Monday, September 12, 2005

Cine

Mi primer amor fue Katharine Hepburn. Hablaba como ella, enarcaba la ceja derecha como ella –lo sigo haciendo–, incluso levantaba el mentón en mis nada infrecuentes momentos de reina del melodrama como ella (en Locuras de verano, por ejemplo, se pasa más de la mitad de la película con el cuello dislocado; en la última escena, cuando se despide de Rosanno Brazzi, realmente parece un flamenco). Pero no era como ella. Era un mamarracho.

Mis compañeros de colegio, siempre tan encantadores –y tan perspicaces–, se dieron cuenta rápidamente de que, en realidad, aquello no era amor. Era narcisismo.

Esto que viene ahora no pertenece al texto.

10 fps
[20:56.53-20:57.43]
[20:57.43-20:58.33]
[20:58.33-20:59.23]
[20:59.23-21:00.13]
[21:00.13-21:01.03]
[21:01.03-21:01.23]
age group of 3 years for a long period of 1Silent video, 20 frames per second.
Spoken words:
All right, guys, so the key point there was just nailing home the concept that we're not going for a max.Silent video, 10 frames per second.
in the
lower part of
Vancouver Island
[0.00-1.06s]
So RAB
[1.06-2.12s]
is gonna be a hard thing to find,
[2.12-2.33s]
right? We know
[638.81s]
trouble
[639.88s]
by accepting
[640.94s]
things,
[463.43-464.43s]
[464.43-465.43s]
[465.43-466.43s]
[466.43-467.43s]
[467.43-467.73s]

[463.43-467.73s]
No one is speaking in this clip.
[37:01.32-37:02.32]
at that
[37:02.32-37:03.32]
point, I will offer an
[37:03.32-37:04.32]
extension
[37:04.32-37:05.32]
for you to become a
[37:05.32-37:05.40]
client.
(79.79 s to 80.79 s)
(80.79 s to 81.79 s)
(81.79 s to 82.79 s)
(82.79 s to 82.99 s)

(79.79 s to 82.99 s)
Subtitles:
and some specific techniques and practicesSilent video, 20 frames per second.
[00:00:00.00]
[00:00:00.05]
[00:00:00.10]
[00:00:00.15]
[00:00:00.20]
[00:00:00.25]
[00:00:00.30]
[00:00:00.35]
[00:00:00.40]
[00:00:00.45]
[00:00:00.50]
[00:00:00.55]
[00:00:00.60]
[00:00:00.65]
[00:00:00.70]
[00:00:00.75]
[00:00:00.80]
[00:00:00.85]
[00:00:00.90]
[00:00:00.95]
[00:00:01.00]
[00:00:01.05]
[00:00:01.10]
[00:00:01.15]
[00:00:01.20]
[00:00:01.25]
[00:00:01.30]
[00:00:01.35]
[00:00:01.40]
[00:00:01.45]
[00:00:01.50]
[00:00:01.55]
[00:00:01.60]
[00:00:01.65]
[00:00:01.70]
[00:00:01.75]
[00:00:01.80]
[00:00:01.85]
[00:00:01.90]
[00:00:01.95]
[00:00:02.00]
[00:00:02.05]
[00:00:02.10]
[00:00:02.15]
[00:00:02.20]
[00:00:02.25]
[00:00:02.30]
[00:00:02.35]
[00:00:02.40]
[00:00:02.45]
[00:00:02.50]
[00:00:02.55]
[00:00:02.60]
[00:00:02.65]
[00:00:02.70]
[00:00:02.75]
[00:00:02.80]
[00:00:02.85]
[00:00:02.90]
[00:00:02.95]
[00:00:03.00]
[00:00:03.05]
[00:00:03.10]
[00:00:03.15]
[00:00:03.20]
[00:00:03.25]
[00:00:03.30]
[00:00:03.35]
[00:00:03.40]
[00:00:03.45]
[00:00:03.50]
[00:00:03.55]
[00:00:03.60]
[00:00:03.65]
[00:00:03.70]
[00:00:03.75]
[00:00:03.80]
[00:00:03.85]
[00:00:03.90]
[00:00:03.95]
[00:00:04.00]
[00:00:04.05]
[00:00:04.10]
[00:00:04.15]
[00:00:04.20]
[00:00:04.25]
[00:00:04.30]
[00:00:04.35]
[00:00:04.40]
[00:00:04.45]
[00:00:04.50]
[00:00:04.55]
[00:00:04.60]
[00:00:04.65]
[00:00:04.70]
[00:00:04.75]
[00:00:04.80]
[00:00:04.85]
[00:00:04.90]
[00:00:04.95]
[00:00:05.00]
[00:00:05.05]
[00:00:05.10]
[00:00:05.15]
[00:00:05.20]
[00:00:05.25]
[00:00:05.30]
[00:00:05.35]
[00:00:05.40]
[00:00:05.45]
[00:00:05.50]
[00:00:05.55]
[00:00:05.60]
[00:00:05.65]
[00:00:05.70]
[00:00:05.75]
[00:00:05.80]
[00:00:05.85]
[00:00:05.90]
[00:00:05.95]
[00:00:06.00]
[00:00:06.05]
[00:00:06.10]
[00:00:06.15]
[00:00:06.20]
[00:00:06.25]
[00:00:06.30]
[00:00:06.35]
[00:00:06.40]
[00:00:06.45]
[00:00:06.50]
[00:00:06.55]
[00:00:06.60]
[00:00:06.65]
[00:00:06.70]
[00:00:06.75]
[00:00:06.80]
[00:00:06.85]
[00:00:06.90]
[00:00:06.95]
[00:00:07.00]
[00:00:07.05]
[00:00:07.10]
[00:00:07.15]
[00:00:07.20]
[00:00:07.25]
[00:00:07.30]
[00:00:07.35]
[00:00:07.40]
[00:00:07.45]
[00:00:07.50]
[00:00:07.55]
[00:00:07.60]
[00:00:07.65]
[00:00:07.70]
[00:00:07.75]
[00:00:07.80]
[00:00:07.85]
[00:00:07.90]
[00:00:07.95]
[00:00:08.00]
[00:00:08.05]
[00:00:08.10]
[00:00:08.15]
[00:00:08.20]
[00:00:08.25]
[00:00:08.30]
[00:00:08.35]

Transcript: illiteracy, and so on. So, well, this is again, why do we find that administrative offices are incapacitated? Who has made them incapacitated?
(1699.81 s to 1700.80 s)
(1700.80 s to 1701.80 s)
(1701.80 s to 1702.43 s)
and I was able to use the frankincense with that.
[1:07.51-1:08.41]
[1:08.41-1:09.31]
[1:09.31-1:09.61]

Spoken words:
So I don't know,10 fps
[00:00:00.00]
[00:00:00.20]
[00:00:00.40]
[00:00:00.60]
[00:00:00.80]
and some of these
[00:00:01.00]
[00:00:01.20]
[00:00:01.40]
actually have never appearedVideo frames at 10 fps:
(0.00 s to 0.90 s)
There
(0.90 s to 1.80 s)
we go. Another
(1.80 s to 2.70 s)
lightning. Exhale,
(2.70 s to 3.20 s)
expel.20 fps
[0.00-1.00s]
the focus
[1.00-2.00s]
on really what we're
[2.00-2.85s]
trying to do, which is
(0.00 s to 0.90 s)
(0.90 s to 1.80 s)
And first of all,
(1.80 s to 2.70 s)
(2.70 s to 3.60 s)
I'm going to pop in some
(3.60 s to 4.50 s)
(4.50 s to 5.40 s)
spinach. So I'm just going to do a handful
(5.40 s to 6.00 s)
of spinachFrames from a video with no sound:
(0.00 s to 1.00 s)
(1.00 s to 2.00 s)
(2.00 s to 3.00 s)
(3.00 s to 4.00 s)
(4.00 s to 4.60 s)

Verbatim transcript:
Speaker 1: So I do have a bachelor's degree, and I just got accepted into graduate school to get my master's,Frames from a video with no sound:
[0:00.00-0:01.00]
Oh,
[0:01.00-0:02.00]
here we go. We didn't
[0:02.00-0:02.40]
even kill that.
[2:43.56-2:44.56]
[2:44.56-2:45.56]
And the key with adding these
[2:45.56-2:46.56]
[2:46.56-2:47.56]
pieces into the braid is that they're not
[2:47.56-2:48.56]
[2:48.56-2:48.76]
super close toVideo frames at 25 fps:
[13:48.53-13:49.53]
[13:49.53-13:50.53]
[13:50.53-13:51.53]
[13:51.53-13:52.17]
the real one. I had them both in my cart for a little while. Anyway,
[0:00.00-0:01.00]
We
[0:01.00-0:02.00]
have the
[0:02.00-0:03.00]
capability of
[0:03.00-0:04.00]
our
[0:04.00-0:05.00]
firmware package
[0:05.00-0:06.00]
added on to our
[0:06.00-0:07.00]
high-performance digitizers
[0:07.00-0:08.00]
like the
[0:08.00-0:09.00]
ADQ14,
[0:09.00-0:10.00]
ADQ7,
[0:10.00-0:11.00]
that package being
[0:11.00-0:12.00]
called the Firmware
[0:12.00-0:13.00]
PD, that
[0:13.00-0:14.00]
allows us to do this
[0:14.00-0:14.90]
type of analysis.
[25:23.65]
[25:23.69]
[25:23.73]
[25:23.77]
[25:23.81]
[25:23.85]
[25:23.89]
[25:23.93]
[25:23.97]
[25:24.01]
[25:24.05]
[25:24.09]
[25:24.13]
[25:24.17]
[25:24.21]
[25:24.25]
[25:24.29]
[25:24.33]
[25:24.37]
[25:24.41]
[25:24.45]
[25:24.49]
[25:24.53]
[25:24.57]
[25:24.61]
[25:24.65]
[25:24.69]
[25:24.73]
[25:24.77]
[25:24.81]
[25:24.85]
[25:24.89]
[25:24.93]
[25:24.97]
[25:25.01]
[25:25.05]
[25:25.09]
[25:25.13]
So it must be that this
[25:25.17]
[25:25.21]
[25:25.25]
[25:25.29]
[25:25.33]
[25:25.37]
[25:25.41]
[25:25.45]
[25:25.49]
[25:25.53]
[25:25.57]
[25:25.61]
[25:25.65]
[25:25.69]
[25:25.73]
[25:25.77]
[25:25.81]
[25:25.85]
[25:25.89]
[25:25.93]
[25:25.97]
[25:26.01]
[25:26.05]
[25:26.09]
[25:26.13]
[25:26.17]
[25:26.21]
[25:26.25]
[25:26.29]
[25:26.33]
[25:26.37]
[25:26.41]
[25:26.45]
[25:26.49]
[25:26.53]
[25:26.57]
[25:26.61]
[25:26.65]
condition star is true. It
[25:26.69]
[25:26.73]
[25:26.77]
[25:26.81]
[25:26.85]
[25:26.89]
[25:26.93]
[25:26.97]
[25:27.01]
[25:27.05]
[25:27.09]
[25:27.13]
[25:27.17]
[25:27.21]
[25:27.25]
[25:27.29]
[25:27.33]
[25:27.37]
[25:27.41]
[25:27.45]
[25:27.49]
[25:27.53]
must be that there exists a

En la actualidad, la palabra maricón me parece fascinantemente camp; con mucho, la prefiero a gay, término morigerado (y eufemístico) donde los haya. Con cinco años, la palabra maricón no me parecía fascinantemente camp –ni siquiera yo era tan mariquita como para escribir “fascinantemente camp” a tan tierna edad, a pesar de que tres años después escribí un ensayo bastante delirante sobre El fantasma de Canterville, que rápidamente llamó la atención de mi tutor–; con cinco años, por muy duro que seas –y yo nunca lo he sido (de la escuela Katharine Hepburn no pasé a la Robert Mitchum, sino a la academia Bette Davis)–, la palabra maricón era como una hostia en plena cara. Gracias a Dios, las hostias te curten. Hoy, tengo la cara más dura que un cinturón de cuero. Es más, si me dan a elegir prefiero, pero, vamos, como de aquí a Lima, que me den una hostia a que me comparen con la divina Kate. Qué fatiga.

1 Comments:

Blogger Manuel said...

En la escuela de la mariconería, la materia de hotias (en mi tierra se dicen chingazos) es obligatoria y seriada.
Claro, si eres gay sólo llegas al repujado, macramé y alaciado.